Top of Provided data

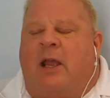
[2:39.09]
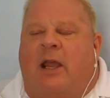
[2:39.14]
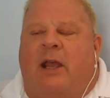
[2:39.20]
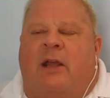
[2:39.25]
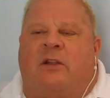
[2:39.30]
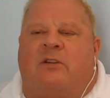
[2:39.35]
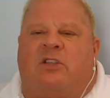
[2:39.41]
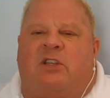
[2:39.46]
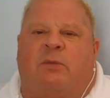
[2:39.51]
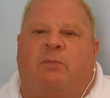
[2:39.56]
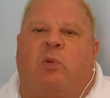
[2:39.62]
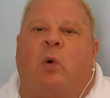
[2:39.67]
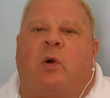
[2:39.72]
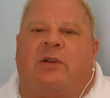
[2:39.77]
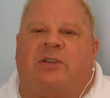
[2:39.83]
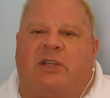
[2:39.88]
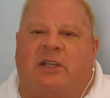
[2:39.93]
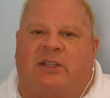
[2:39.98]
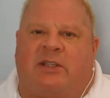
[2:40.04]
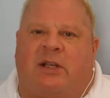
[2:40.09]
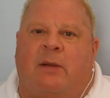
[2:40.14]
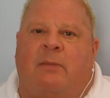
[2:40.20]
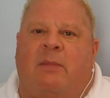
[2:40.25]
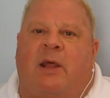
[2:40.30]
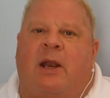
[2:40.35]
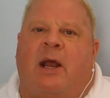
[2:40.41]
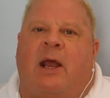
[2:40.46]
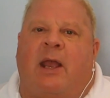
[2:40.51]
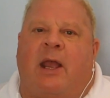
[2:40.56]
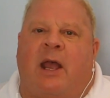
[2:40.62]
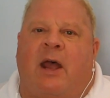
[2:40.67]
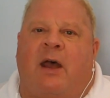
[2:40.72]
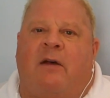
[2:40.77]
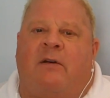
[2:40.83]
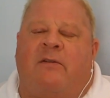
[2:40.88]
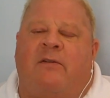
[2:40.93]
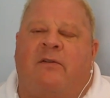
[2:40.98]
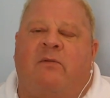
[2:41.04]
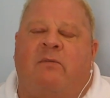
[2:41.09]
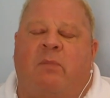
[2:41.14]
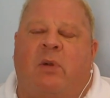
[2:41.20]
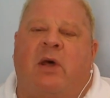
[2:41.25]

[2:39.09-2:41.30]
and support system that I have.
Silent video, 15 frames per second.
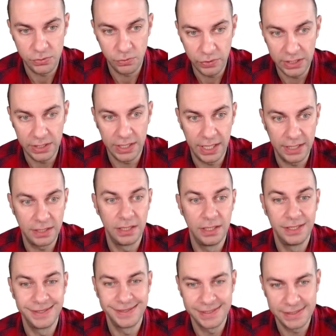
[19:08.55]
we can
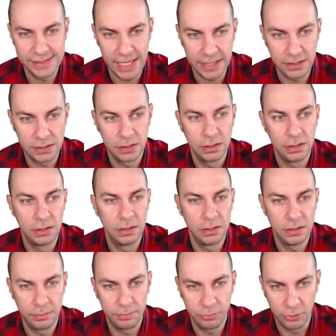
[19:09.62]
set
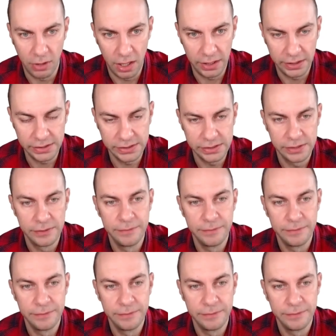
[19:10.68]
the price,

Bottom of Provided data
Top of Provided data

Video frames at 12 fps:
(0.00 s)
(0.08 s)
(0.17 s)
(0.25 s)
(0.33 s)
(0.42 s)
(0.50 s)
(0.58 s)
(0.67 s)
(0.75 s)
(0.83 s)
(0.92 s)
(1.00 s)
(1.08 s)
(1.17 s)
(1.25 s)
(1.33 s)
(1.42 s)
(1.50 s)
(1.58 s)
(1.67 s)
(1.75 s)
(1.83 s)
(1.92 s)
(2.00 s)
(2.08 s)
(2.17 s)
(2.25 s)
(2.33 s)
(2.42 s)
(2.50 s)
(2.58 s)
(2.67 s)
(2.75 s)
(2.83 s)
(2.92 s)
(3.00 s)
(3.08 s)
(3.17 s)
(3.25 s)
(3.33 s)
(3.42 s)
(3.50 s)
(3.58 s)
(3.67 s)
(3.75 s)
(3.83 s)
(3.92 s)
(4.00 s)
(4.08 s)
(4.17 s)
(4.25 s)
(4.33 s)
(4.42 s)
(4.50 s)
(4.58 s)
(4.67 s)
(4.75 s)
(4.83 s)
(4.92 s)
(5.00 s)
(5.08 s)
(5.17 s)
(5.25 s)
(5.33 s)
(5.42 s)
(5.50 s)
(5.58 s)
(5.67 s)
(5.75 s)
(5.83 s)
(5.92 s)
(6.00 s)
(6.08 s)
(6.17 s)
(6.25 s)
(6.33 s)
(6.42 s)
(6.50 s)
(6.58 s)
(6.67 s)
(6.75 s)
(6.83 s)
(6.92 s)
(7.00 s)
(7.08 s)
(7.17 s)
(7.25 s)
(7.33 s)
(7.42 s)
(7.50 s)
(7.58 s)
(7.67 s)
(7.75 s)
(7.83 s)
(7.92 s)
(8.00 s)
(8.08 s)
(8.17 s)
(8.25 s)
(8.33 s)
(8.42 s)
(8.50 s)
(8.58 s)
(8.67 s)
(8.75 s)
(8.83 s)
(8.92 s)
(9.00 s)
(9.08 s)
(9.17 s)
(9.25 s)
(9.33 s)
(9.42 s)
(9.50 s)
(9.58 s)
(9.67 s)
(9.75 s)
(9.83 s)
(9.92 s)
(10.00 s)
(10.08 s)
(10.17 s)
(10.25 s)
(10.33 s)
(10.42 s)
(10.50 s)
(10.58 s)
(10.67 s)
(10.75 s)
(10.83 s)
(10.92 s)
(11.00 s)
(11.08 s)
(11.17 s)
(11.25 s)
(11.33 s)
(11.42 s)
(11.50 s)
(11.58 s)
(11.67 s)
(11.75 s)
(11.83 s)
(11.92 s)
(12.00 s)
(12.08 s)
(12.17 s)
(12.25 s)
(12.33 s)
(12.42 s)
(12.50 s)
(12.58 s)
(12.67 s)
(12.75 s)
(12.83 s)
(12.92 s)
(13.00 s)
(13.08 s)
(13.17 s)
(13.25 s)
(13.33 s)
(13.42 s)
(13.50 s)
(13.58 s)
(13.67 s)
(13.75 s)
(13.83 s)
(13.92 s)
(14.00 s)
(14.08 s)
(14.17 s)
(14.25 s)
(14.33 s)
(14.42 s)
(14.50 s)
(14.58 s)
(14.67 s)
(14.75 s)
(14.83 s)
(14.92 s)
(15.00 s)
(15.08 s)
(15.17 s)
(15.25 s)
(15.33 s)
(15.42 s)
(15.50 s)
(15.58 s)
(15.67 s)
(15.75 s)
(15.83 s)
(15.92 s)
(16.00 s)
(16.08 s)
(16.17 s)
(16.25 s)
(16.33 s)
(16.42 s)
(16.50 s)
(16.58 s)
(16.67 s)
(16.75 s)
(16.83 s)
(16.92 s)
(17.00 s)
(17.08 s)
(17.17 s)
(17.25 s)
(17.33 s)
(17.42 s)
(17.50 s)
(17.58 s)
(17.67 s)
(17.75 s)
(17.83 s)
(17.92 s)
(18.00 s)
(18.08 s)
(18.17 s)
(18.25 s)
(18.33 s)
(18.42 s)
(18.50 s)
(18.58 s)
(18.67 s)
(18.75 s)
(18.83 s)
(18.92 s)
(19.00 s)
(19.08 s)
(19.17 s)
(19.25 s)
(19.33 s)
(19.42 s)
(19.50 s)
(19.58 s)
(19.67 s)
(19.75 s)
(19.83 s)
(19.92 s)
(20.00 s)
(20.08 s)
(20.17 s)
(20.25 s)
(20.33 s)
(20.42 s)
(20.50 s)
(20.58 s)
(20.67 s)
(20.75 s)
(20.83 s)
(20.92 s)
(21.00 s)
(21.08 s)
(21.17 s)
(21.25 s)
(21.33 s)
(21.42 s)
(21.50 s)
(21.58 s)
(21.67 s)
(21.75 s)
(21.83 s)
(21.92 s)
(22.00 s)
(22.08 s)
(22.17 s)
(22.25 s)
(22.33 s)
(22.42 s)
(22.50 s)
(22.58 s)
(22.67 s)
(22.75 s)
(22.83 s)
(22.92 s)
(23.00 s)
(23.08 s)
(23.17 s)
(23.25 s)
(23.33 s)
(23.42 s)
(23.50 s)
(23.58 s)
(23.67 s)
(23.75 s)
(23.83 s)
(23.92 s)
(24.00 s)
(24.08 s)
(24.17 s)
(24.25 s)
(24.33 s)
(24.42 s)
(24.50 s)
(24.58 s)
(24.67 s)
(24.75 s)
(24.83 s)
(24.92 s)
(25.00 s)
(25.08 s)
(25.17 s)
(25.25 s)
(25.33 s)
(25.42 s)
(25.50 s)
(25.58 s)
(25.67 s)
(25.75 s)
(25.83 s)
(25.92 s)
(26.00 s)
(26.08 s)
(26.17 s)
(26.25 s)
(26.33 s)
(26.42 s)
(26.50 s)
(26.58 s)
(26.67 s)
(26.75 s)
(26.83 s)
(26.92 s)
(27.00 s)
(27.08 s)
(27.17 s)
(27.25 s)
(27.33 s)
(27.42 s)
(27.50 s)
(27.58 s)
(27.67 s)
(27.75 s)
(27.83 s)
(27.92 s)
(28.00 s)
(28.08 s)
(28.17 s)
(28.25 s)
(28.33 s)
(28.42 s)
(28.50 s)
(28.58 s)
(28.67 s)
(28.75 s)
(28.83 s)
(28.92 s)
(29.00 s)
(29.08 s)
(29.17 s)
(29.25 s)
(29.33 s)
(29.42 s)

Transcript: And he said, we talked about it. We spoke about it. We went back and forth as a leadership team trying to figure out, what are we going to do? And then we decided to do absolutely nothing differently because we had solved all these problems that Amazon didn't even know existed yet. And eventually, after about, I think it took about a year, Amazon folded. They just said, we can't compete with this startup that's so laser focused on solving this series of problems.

Bottom of Provided data
Top of Provided data

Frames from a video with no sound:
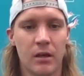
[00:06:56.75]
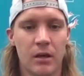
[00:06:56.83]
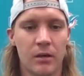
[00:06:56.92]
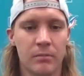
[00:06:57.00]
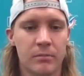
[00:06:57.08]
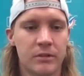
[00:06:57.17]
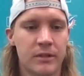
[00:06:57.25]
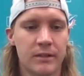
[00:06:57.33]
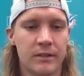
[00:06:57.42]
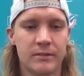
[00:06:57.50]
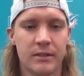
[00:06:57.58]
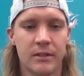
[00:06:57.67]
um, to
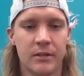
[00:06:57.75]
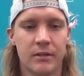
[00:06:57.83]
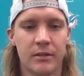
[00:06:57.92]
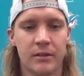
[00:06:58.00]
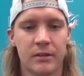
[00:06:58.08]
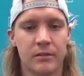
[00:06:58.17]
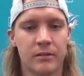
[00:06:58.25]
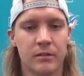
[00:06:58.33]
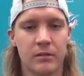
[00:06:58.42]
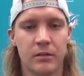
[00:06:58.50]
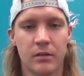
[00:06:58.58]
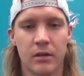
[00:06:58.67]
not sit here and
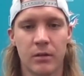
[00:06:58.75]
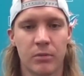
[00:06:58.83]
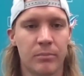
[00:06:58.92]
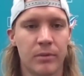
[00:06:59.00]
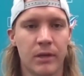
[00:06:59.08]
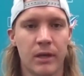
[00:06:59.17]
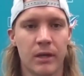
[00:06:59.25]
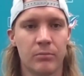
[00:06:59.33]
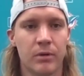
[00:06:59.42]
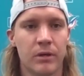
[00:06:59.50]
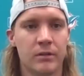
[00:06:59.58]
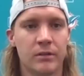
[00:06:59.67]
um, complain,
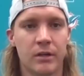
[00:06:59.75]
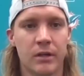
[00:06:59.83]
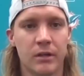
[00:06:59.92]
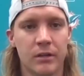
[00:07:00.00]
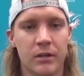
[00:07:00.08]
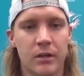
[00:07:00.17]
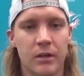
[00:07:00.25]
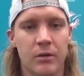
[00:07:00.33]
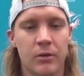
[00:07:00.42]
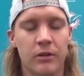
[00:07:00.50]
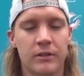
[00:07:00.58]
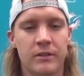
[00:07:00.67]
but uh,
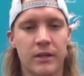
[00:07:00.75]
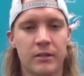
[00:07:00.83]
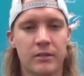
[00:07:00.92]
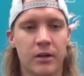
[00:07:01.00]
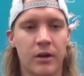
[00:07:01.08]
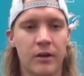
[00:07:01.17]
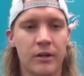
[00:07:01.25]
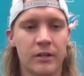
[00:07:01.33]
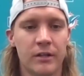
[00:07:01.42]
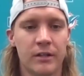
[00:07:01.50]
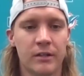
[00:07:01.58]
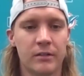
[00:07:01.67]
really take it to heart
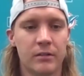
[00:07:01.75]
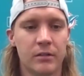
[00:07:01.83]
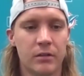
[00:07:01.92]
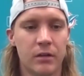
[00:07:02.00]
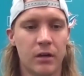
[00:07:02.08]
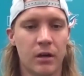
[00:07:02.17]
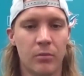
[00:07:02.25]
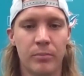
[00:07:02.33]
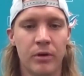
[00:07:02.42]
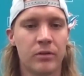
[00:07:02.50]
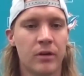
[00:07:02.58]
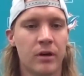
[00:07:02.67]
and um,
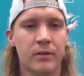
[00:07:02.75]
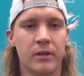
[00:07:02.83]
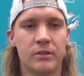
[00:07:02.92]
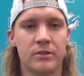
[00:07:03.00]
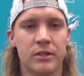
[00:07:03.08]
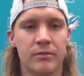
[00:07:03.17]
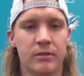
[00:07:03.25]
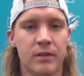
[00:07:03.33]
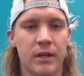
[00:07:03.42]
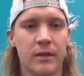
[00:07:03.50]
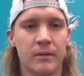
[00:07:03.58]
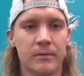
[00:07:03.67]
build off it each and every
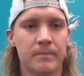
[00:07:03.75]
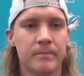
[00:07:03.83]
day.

Bottom of Provided data

Your task:
Report how many lines of the entries hold the string "with". Provide the number alone.

Your solution:
2